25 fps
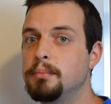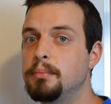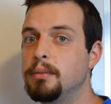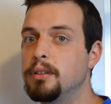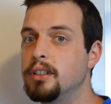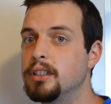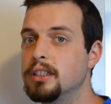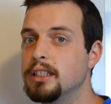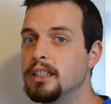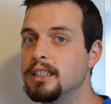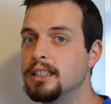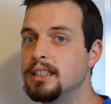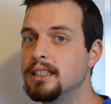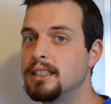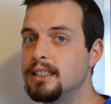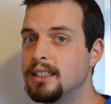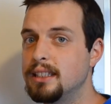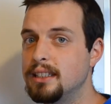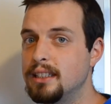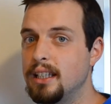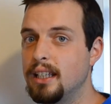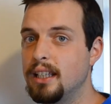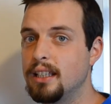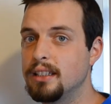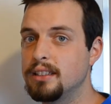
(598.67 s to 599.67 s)
because it's
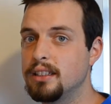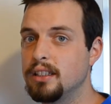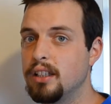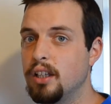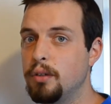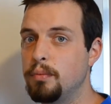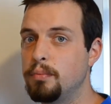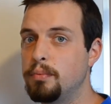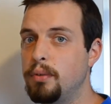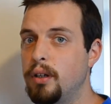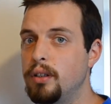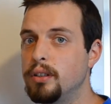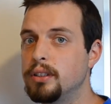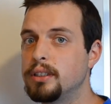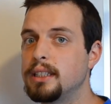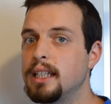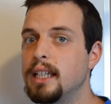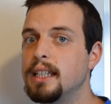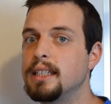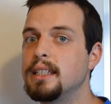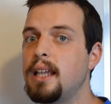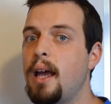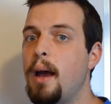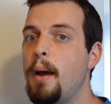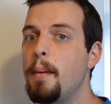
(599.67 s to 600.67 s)
a slow process,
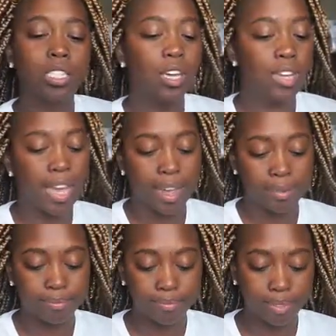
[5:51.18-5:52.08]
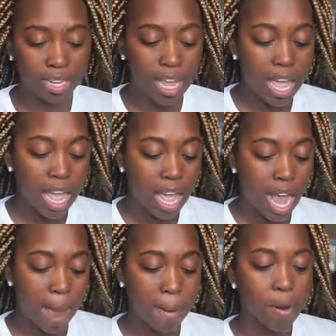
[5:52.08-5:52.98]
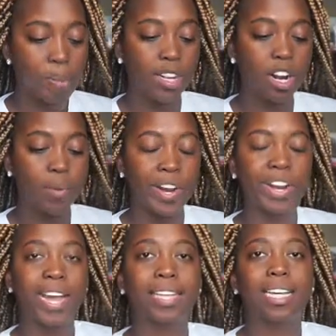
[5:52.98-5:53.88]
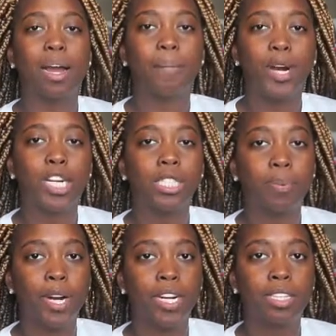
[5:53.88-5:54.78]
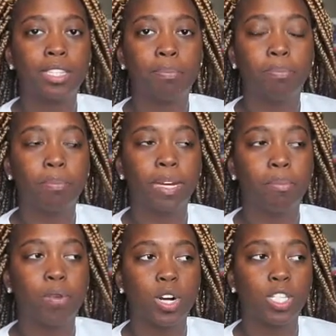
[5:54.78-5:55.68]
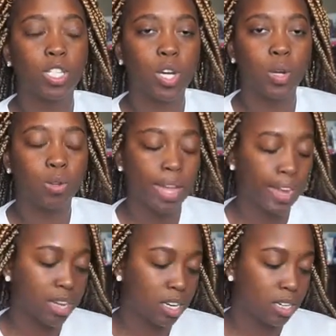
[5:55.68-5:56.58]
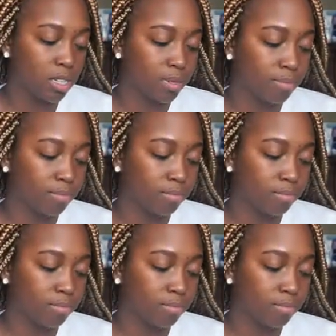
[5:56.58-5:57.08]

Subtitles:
So yeah. I don't plan on wearing it as like a purse, but more so like a,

> EXERCISE BRIEF
In the copy, include every line of the records exactly and none of the images.

> TASK SOLUTION
25 fps
(598.67 s to 599.67 s)
because it's
(599.67 s to 600.67 s)
a slow process,
[5:51.18-5:52.08]
[5:52.08-5:52.98]
[5:52.98-5:53.88]
[5:53.88-5:54.78]
[5:54.78-5:55.68]
[5:55.68-5:56.58]
[5:56.58-5:57.08]

Subtitles:
So yeah. I don't plan on wearing it as like a purse, but more so like a,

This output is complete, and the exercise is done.